Another time a friend and I were calling near Red Feather Lakes (Colorado) after a 12-inch snow. We set up about 150 yards from where we parked on a rocky mountainside covered with cedar trees and boulders. I used a high-pitched cottontail squall for about 30 minutes. Neither he nor I heard or saw anything. On our way back to the truck, about 80 yards from our stand, a fresh set of tracks crossed ours. A big lion had circled between us and the truck. When it hit our scent, it veered and trotted off. We tracked it for a mile or so but never got a glimpse of it.

Several hunters I know who regularly get lions with calls say to take a partner along and set the partner up to do the shooting about 80-100 yards up-ridge from the caller in the direction from which the lion is most likely to approach. The partner will get the shot as the lion circles the caller and walks into the partner.

Lonnie Jackson, a good friend of mine from southern Colorado, has called up 6 or 7 of them during the past four years by taking advantage of the lions’ habitual selection of loafing and feeding spots. He finds their tracks where they have been feeding on deer and scouting his horses. The lions habitually lay up for the day in some rocky shallow caves in cedar-lined draws. When he spots the tracks, he sets up where he gets a good view of the cow and game trails coming out of the ravines. He hunts lions using the Crit’R•Call Standard and PeeWee, making rabbit squalls and fawn bleats. From basically one stand he shot four lions in two days several years ago. The predators had unsuccessfully attacked his horses so he got permission to control their depredations from the Colorado Division of Wildlife. He sure has been successful at it. His ranch is the lion honey-hole of all time.

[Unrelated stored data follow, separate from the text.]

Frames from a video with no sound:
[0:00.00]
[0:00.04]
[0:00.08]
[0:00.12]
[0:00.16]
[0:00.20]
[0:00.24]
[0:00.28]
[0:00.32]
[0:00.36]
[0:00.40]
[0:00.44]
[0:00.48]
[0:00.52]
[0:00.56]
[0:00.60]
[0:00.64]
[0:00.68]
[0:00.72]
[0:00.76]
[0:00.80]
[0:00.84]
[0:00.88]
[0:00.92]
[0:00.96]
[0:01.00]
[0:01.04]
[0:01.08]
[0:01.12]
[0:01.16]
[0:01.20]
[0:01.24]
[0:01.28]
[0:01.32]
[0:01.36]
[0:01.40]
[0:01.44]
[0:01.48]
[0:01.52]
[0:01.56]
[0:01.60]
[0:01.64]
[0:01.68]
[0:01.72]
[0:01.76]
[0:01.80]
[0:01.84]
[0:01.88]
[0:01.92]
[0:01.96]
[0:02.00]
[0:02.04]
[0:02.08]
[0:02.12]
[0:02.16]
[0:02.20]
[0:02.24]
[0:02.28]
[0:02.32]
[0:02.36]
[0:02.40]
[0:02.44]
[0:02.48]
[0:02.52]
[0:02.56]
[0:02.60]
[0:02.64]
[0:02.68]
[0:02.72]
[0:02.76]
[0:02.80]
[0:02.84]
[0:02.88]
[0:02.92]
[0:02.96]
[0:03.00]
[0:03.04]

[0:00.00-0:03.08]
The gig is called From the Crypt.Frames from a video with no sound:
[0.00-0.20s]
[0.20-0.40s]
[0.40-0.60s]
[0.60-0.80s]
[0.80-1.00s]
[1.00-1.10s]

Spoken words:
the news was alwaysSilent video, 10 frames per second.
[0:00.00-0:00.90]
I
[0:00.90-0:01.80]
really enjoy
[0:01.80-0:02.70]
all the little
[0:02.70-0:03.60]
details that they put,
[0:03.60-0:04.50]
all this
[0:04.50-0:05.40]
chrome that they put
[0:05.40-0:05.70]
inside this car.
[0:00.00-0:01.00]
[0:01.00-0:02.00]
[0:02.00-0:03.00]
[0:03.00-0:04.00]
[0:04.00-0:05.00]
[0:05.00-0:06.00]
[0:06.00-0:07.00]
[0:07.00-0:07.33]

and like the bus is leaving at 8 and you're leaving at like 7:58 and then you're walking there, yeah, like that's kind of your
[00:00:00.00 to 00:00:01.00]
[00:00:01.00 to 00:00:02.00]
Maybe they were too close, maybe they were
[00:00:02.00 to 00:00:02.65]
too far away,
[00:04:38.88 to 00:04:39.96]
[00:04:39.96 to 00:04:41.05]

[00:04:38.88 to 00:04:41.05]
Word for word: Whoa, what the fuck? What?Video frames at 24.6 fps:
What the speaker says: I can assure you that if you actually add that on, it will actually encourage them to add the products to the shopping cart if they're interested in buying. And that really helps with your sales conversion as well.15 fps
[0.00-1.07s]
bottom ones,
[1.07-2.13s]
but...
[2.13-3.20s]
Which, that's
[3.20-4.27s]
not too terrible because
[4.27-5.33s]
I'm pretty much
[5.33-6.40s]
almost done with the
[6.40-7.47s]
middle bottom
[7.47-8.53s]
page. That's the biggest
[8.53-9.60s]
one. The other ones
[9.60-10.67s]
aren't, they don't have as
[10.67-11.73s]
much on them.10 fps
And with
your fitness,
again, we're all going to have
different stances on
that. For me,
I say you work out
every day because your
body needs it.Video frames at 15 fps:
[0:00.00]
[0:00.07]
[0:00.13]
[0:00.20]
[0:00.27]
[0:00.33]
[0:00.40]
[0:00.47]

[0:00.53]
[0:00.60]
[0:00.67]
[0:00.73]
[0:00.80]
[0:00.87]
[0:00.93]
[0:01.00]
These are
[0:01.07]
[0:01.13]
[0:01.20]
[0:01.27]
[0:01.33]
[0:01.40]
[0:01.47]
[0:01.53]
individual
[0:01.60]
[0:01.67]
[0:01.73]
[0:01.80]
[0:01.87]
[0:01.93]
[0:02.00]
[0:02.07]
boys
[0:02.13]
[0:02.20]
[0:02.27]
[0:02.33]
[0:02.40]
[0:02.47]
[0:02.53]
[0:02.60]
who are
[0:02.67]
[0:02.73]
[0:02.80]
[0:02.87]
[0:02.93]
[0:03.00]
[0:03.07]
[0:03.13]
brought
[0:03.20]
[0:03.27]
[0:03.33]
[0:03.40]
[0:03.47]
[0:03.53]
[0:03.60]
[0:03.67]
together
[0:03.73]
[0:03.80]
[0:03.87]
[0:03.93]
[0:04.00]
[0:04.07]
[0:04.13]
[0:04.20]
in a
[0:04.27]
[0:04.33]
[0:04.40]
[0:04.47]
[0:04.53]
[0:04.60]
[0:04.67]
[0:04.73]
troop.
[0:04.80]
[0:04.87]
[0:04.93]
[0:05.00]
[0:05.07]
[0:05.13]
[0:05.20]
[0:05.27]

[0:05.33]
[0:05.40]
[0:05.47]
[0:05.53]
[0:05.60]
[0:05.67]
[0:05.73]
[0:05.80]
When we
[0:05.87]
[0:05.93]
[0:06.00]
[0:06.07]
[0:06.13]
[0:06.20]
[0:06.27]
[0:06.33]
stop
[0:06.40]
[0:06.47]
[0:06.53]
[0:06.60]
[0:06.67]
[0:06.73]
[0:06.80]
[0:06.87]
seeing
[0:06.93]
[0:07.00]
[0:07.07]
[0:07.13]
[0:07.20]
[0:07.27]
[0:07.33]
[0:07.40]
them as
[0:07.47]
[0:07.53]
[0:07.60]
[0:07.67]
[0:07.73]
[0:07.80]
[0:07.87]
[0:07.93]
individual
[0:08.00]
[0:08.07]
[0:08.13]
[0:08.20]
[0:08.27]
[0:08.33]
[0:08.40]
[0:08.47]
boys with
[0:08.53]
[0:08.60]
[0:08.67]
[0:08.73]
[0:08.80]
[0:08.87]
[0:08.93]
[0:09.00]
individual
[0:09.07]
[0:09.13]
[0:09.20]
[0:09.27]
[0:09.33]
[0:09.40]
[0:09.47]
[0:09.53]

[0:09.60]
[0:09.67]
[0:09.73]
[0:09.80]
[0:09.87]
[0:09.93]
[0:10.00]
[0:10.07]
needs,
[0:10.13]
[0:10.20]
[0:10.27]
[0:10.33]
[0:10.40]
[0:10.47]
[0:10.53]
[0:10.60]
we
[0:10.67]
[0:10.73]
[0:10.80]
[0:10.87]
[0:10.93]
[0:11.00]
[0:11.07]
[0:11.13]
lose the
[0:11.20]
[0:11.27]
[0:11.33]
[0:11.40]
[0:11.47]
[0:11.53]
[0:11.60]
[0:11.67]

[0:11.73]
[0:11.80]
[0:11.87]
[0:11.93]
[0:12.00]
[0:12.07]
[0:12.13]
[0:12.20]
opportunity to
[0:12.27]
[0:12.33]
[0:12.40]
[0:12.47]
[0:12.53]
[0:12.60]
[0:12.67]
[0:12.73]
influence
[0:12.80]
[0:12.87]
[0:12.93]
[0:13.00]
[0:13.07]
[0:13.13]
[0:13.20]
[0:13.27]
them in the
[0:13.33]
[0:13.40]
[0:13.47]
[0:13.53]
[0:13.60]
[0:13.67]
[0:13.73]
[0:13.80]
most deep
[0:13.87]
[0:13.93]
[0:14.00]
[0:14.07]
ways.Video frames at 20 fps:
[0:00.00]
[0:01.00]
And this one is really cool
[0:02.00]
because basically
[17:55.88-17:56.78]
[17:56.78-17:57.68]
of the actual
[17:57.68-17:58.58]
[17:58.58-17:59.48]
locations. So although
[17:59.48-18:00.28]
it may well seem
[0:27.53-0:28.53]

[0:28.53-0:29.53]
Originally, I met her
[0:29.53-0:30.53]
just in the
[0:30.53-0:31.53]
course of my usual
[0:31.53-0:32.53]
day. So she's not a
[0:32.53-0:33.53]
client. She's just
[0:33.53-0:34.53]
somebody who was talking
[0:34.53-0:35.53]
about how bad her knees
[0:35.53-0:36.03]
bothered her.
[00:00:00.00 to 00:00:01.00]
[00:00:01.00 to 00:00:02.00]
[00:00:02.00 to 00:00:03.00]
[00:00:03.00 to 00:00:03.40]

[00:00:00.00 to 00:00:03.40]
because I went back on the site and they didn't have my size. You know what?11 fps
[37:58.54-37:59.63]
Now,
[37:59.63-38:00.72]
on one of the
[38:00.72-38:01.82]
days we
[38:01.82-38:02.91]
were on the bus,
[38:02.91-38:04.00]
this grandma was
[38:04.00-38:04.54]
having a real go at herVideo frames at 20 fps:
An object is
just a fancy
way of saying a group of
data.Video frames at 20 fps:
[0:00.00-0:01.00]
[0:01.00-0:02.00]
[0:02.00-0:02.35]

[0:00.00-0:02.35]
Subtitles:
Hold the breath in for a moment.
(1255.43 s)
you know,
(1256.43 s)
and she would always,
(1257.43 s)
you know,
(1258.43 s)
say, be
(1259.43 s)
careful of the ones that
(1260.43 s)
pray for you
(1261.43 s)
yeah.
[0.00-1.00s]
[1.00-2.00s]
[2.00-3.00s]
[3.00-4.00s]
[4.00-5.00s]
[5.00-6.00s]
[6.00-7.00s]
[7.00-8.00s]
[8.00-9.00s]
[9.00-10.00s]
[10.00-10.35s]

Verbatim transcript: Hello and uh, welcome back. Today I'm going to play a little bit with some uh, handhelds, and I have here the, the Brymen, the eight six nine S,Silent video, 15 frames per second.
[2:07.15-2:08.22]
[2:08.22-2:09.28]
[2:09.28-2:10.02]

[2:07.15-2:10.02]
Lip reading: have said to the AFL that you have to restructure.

Several customers of mine have called in lions when they were calling elk, using our Cow/Calf Mew call which is our PeeWee with a special reed. They make a distressed calf call.

Another friend was calling deer with the Crit’R•Call Peewee, making a fawn bleat, while he was bow hunting. He spotted the lion about 100 yards away, stalking him. It stealthfully ran low toward him, taking advantage of the rocks and bushes, until it was 10 yards away. He sat with his bow arrow notched, in his lap, not thinking about what he was going to do when the lion got there. All of a sudden it was there, crouched, ready to spring, with its tail raised and tip twitching from side to side. All he could think to do was to draw his bow and fire. So he did and hit the lion in the front of the shoulder. The lion turned and leaped away, leaving the arrow hung in a mountain mahogany bush that it bounded through. My friend said he ran back to his truck. He has been somewhat hesitant to try calling deer since that close call.

Big cats are as curious as house cats. Teasing them with distress cries is good strategy. Having a deer-type decoy or eye attractor can help too.

The major key to successful lion calling is finding stands which get you into the hearing range of the big cat. Once that is done, sound like a deer, or something good to eat.

It is a good idea to take a partner to watch the back door, don’t get sleepy, and keep the eyes glued to the avenues by which the lion will approach. They show up sometimes instantly, other times after an hour. Sometimes they are very close when you finally spot them; sometimes they are hundreds of yards away. They always give you a big thrill when you see them coming. It’s nice to have a proper license when you do so you can bag the beast.

Lions are not noted as being particularly tough to kill like bears, but take enough gun. I usually take my .308 H&K when I am calling in lion country. Lots of lions have been killed with .22 long-rifle cartridges and .38 specials from hand-guns, but a .243 or larger is better for calling because a long shot might be all you get.